Exercise instructions –
Please state the number of lines in the material below that contain "Silent", with no other words.

Task inputs –

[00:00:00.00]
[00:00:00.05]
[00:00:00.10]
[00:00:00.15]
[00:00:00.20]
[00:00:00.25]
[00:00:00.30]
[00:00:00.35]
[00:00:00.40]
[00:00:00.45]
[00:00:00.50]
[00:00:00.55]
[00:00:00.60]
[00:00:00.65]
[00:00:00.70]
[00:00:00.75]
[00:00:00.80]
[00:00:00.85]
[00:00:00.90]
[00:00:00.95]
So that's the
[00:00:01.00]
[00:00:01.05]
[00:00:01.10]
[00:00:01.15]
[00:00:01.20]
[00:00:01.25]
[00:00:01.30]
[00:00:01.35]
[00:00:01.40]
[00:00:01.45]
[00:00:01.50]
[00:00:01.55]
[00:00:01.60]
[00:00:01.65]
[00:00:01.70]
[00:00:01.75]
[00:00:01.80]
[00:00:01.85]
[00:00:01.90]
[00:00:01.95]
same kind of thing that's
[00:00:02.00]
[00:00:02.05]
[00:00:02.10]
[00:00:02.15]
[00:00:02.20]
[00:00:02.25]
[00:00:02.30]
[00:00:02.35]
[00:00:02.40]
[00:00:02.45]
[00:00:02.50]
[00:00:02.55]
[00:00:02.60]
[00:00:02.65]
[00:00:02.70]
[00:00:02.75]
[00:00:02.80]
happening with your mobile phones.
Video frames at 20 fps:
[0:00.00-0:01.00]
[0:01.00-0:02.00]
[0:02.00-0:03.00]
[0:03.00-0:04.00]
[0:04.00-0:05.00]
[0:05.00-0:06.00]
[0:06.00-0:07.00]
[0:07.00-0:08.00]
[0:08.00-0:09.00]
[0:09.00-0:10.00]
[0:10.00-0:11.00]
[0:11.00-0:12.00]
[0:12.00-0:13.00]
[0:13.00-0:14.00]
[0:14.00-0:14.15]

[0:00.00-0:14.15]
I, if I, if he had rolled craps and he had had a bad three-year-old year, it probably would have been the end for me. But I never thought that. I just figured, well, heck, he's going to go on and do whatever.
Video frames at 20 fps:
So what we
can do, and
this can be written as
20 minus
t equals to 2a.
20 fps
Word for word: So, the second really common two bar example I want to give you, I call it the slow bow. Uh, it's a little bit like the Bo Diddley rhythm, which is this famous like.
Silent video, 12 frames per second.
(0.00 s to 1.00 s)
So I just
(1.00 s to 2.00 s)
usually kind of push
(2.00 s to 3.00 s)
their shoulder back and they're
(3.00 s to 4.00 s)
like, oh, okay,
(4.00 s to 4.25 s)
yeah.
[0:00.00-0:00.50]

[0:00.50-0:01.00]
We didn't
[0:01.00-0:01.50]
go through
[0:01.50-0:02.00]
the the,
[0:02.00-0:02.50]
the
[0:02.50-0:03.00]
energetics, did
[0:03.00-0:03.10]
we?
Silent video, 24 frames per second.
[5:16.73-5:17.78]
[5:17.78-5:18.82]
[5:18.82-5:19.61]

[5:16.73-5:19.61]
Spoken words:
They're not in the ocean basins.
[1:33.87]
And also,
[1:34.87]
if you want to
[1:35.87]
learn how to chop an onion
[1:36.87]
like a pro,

Response area –
2